■ **PROBLEM TO WORK ON**
Each record below should be repeated precisely as written.
── SOURCE DATA
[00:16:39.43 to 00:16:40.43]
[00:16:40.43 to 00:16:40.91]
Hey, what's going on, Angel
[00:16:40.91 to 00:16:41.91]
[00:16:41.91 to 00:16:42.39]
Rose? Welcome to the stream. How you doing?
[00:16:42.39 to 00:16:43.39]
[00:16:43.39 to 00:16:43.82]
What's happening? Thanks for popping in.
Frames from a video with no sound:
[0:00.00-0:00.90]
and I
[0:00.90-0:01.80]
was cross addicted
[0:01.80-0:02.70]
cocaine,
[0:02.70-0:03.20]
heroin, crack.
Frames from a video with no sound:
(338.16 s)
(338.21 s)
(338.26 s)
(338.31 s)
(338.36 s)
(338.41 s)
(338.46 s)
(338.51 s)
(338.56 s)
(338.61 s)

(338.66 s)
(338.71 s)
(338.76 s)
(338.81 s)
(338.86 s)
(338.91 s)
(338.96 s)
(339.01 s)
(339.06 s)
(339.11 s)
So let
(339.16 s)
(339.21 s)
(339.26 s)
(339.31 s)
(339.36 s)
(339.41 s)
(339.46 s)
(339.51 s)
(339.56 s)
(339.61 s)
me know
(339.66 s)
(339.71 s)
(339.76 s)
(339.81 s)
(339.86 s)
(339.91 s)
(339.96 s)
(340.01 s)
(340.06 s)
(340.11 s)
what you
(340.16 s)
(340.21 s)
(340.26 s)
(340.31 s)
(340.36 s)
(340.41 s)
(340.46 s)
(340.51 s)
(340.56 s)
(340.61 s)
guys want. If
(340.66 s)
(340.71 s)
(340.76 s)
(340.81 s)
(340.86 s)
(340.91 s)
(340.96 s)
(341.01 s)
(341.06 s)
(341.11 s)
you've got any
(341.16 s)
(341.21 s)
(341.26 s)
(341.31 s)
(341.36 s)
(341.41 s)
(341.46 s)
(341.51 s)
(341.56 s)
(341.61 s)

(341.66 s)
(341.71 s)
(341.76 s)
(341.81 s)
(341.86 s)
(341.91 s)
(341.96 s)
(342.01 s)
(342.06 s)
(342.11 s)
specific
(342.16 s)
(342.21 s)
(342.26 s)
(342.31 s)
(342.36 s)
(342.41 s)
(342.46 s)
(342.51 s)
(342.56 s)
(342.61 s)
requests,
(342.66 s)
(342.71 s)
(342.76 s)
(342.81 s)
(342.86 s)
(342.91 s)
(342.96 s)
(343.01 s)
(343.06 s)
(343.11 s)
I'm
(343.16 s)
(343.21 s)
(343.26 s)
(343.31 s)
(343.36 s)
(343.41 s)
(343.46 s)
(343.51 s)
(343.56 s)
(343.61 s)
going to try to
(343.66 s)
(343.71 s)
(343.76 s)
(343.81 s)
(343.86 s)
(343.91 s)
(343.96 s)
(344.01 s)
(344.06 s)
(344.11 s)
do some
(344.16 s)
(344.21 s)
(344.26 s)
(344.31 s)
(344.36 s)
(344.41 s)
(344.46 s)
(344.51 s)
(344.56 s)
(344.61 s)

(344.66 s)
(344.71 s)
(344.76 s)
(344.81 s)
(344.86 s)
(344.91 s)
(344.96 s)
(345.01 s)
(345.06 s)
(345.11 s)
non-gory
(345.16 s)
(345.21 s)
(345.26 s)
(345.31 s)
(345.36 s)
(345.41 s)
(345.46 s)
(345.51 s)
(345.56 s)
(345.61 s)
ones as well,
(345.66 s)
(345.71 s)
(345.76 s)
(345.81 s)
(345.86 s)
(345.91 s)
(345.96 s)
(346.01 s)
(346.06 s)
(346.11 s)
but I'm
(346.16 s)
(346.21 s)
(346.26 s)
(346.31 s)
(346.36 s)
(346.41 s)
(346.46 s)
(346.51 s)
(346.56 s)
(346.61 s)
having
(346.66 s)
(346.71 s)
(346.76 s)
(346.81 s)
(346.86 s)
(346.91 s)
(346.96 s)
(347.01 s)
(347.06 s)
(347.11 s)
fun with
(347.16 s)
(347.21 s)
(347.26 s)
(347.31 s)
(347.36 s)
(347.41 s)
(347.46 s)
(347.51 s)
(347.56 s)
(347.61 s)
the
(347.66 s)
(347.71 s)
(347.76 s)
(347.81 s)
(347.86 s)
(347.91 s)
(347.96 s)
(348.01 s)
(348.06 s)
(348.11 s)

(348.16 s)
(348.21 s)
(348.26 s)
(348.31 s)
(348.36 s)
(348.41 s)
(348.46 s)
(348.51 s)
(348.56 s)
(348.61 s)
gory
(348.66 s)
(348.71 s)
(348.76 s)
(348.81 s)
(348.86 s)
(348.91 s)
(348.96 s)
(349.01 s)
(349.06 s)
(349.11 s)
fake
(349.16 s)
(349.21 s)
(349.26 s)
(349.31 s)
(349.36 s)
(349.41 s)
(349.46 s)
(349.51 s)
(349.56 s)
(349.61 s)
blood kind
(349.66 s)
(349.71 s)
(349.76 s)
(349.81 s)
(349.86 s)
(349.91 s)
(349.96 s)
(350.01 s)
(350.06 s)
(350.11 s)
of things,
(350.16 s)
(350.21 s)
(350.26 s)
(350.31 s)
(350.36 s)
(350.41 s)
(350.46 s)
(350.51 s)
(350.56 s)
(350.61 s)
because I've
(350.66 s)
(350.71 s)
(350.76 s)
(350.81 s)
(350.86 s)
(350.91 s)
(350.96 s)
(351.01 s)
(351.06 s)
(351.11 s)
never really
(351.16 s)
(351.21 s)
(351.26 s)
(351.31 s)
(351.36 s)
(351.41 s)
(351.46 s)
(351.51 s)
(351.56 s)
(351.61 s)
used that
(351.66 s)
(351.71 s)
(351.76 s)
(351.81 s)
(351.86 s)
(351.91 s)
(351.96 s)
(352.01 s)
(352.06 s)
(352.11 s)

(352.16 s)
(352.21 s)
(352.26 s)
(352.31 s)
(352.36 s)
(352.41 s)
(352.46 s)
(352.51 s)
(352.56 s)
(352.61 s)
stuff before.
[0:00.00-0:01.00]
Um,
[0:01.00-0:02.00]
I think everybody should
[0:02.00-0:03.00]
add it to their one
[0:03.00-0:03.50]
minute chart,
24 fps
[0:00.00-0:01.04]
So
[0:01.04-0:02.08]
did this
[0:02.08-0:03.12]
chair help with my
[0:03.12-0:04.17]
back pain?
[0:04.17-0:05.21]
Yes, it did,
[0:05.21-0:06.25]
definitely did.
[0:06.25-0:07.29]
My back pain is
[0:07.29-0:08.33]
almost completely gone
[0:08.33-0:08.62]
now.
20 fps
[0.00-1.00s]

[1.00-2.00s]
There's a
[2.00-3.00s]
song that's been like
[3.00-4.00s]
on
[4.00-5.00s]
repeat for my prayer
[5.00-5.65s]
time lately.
────
■ **PROBLEM SOLUTION**
[00:16:39.43 to 00:16:40.43]
[00:16:40.43 to 00:16:40.91]
Hey, what's going on, Angel
[00:16:40.91 to 00:16:41.91]
[00:16:41.91 to 00:16:42.39]
Rose? Welcome to the stream. How you doing?
[00:16:42.39 to 00:16:43.39]
[00:16:43.39 to 00:16:43.82]
What's happening? Thanks for popping in.
Frames from a video with no sound:
[0:00.00-0:00.90]
and I
[0:00.90-0:01.80]
was cross addicted
[0:01.80-0:02.70]
cocaine,
[0:02.70-0:03.20]
heroin, crack.
Frames from a video with no sound:
(338.16 s)
(338.21 s)
(338.26 s)
(338.31 s)
(338.36 s)
(338.41 s)
(338.46 s)
(338.51 s)
(338.56 s)
(338.61 s)

(338.66 s)
(338.71 s)
(338.76 s)
(338.81 s)
(338.86 s)
(338.91 s)
(338.96 s)
(339.01 s)
(339.06 s)
(339.11 s)
So let
(339.16 s)
(339.21 s)
(339.26 s)
(339.31 s)
(339.36 s)
(339.41 s)
(339.46 s)
(339.51 s)
(339.56 s)
(339.61 s)
me know
(339.66 s)
(339.71 s)
(339.76 s)
(339.81 s)
(339.86 s)
(339.91 s)
(339.96 s)
(340.01 s)
(340.06 s)
(340.11 s)
what you
(340.16 s)
(340.21 s)
(340.26 s)
(340.31 s)
(340.36 s)
(340.41 s)
(340.46 s)
(340.51 s)
(340.56 s)
(340.61 s)
guys want. If
(340.66 s)
(340.71 s)
(340.76 s)
(340.81 s)
(340.86 s)
(340.91 s)
(340.96 s)
(341.01 s)
(341.06 s)
(341.11 s)
you've got any
(341.16 s)
(341.21 s)
(341.26 s)
(341.31 s)
(341.36 s)
(341.41 s)
(341.46 s)
(341.51 s)
(341.56 s)
(341.61 s)

(341.66 s)
(341.71 s)
(341.76 s)
(341.81 s)
(341.86 s)
(341.91 s)
(341.96 s)
(342.01 s)
(342.06 s)
(342.11 s)
specific
(342.16 s)
(342.21 s)
(342.26 s)
(342.31 s)
(342.36 s)
(342.41 s)
(342.46 s)
(342.51 s)
(342.56 s)
(342.61 s)
requests,
(342.66 s)
(342.71 s)
(342.76 s)
(342.81 s)
(342.86 s)
(342.91 s)
(342.96 s)
(343.01 s)
(343.06 s)
(343.11 s)
I'm
(343.16 s)
(343.21 s)
(343.26 s)
(343.31 s)
(343.36 s)
(343.41 s)
(343.46 s)
(343.51 s)
(343.56 s)
(343.61 s)
going to try to
(343.66 s)
(343.71 s)
(343.76 s)
(343.81 s)
(343.86 s)
(343.91 s)
(343.96 s)
(344.01 s)
(344.06 s)
(344.11 s)
do some
(344.16 s)
(344.21 s)
(344.26 s)
(344.31 s)
(344.36 s)
(344.41 s)
(344.46 s)
(344.51 s)
(344.56 s)
(344.61 s)

(344.66 s)
(344.71 s)
(344.76 s)
(344.81 s)
(344.86 s)
(344.91 s)
(344.96 s)
(345.01 s)
(345.06 s)
(345.11 s)
non-gory
(345.16 s)
(345.21 s)
(345.26 s)
(345.31 s)
(345.36 s)
(345.41 s)
(345.46 s)
(345.51 s)
(345.56 s)
(345.61 s)
ones as well,
(345.66 s)
(345.71 s)
(345.76 s)
(345.81 s)
(345.86 s)
(345.91 s)
(345.96 s)
(346.01 s)
(346.06 s)
(346.11 s)
but I'm
(346.16 s)
(346.21 s)
(346.26 s)
(346.31 s)
(346.36 s)
(346.41 s)
(346.46 s)
(346.51 s)
(346.56 s)
(346.61 s)
having
(346.66 s)
(346.71 s)
(346.76 s)
(346.81 s)
(346.86 s)
(346.91 s)
(346.96 s)
(347.01 s)
(347.06 s)
(347.11 s)
fun with
(347.16 s)
(347.21 s)
(347.26 s)
(347.31 s)
(347.36 s)
(347.41 s)
(347.46 s)
(347.51 s)
(347.56 s)
(347.61 s)
the
(347.66 s)
(347.71 s)
(347.76 s)
(347.81 s)
(347.86 s)
(347.91 s)
(347.96 s)
(348.01 s)
(348.06 s)
(348.11 s)

(348.16 s)
(348.21 s)
(348.26 s)
(348.31 s)
(348.36 s)
(348.41 s)
(348.46 s)
(348.51 s)
(348.56 s)
(348.61 s)
gory
(348.66 s)
(348.71 s)
(348.76 s)
(348.81 s)
(348.86 s)
(348.91 s)
(348.96 s)
(349.01 s)
(349.06 s)
(349.11 s)
fake
(349.16 s)
(349.21 s)
(349.26 s)
(349.31 s)
(349.36 s)
(349.41 s)
(349.46 s)
(349.51 s)
(349.56 s)
(349.61 s)
blood kind
(349.66 s)
(349.71 s)
(349.76 s)
(349.81 s)
(349.86 s)
(349.91 s)
(349.96 s)
(350.01 s)
(350.06 s)
(350.11 s)
of things,
(350.16 s)
(350.21 s)
(350.26 s)
(350.31 s)
(350.36 s)
(350.41 s)
(350.46 s)
(350.51 s)
(350.56 s)
(350.61 s)
because I've
(350.66 s)
(350.71 s)
(350.76 s)
(350.81 s)
(350.86 s)
(350.91 s)
(350.96 s)
(351.01 s)
(351.06 s)
(351.11 s)
never really
(351.16 s)
(351.21 s)
(351.26 s)
(351.31 s)
(351.36 s)
(351.41 s)
(351.46 s)
(351.51 s)
(351.56 s)
(351.61 s)
used that
(351.66 s)
(351.71 s)
(351.76 s)
(351.81 s)
(351.86 s)
(351.91 s)
(351.96 s)
(352.01 s)
(352.06 s)
(352.11 s)

(352.16 s)
(352.21 s)
(352.26 s)
(352.31 s)
(352.36 s)
(352.41 s)
(352.46 s)
(352.51 s)
(352.56 s)
(352.61 s)
stuff before.
[0:00.00-0:01.00]
Um,
[0:01.00-0:02.00]
I think everybody should
[0:02.00-0:03.00]
add it to their one
[0:03.00-0:03.50]
minute chart,
24 fps
[0:00.00-0:01.04]
So
[0:01.04-0:02.08]
did this
[0:02.08-0:03.12]
chair help with my
[0:03.12-0:04.17]
back pain?
[0:04.17-0:05.21]
Yes, it did,
[0:05.21-0:06.25]
definitely did.
[0:06.25-0:07.29]
My back pain is
[0:07.29-0:08.33]
almost completely gone
[0:08.33-0:08.62]
now.
20 fps
[0.00-1.00s]

[1.00-2.00s]
There's a
[2.00-3.00s]
song that's been like
[3.00-4.00s]
on
[4.00-5.00s]
repeat for my prayer
[5.00-5.65s]
time lately.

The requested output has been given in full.